*EXERCISE PROMPT:* Repeat, word for word and with nothing added, each line from the one containing "Transcript: and I" to the final line of the data, keeping both ends. Pictures are not part of the copy.

*DATA RECORDS:*

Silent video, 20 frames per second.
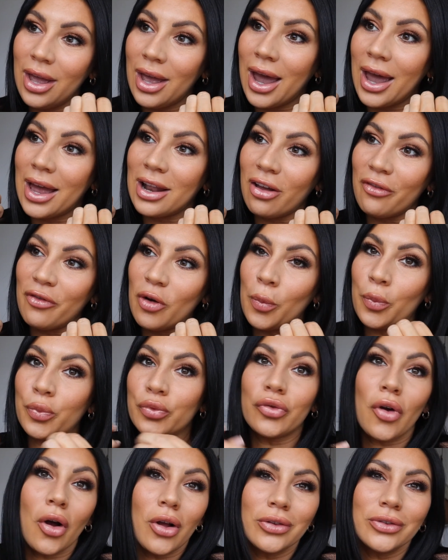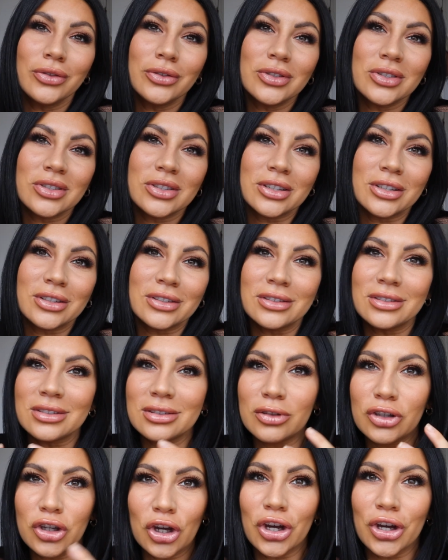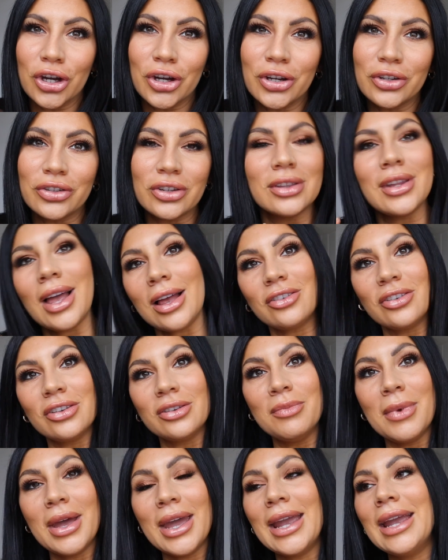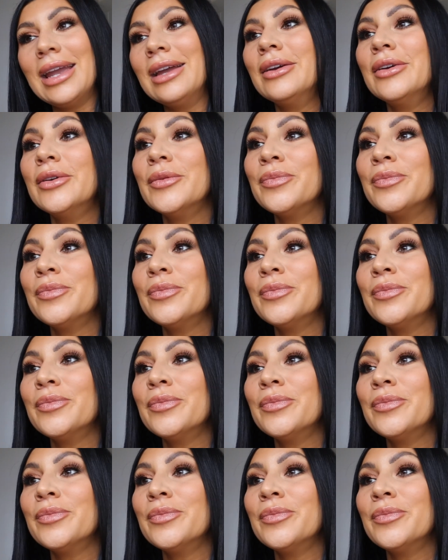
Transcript: and I feel bronzed and good, and that's just me.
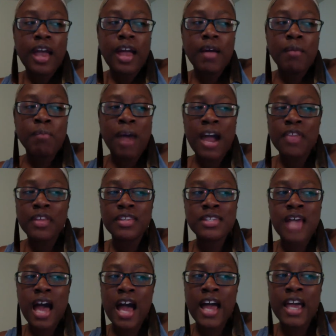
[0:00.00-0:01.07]
by the
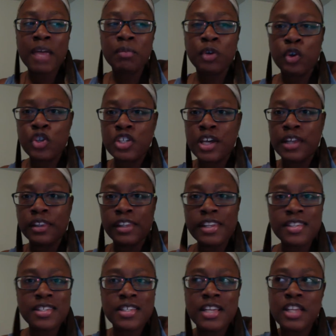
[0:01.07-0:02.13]
time you're done
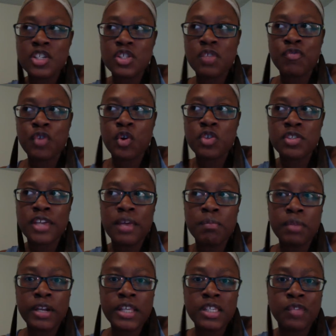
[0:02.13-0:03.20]
listening to the first 10
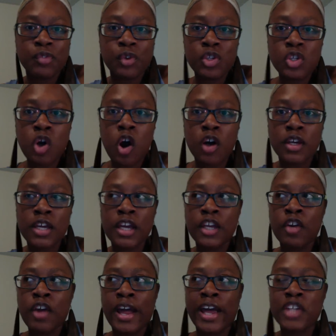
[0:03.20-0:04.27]
minutes of her talking,
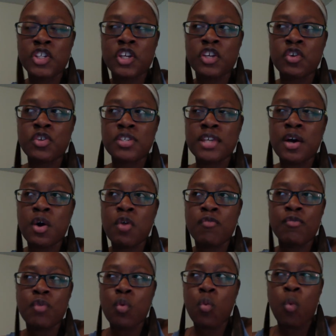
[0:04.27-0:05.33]
you're asking
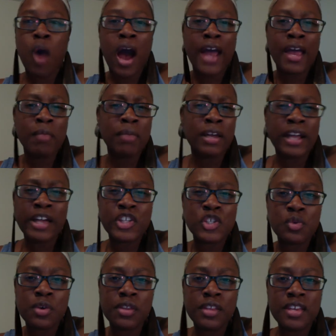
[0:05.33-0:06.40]
yourself, why am I not
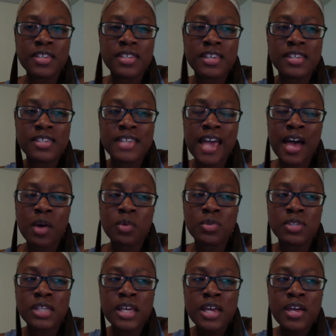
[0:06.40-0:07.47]
doing this? This
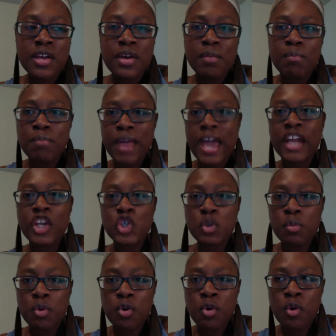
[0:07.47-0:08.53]
sounds
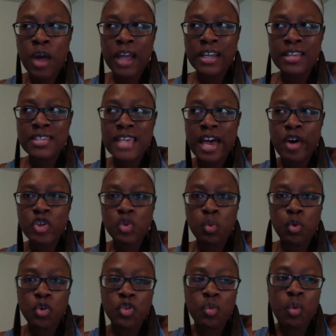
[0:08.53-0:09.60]
manageable and it sounds
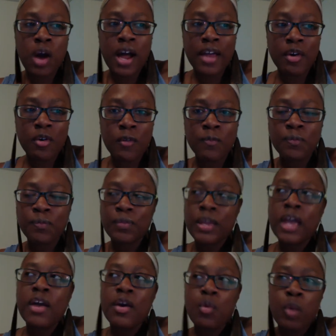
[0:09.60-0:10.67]
worthwhile.
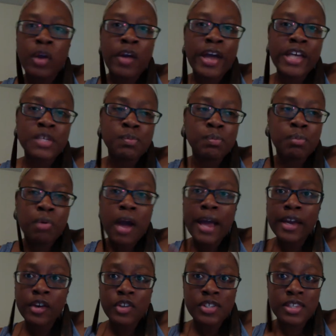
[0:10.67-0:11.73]
Whereas
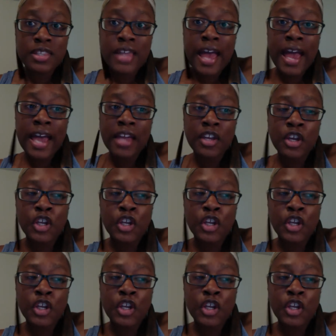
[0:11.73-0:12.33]
prior to that,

*OUTPUT FOR THIS TASK:*
Transcript: and I feel bronzed and good, and that's just me.
[0:00.00-0:01.07]
by the
[0:01.07-0:02.13]
time you're done
[0:02.13-0:03.20]
listening to the first 10
[0:03.20-0:04.27]
minutes of her talking,
[0:04.27-0:05.33]
you're asking
[0:05.33-0:06.40]
yourself, why am I not
[0:06.40-0:07.47]
doing this? This
[0:07.47-0:08.53]
sounds
[0:08.53-0:09.60]
manageable and it sounds
[0:09.60-0:10.67]
worthwhile.
[0:10.67-0:11.73]
Whereas
[0:11.73-0:12.33]
prior to that,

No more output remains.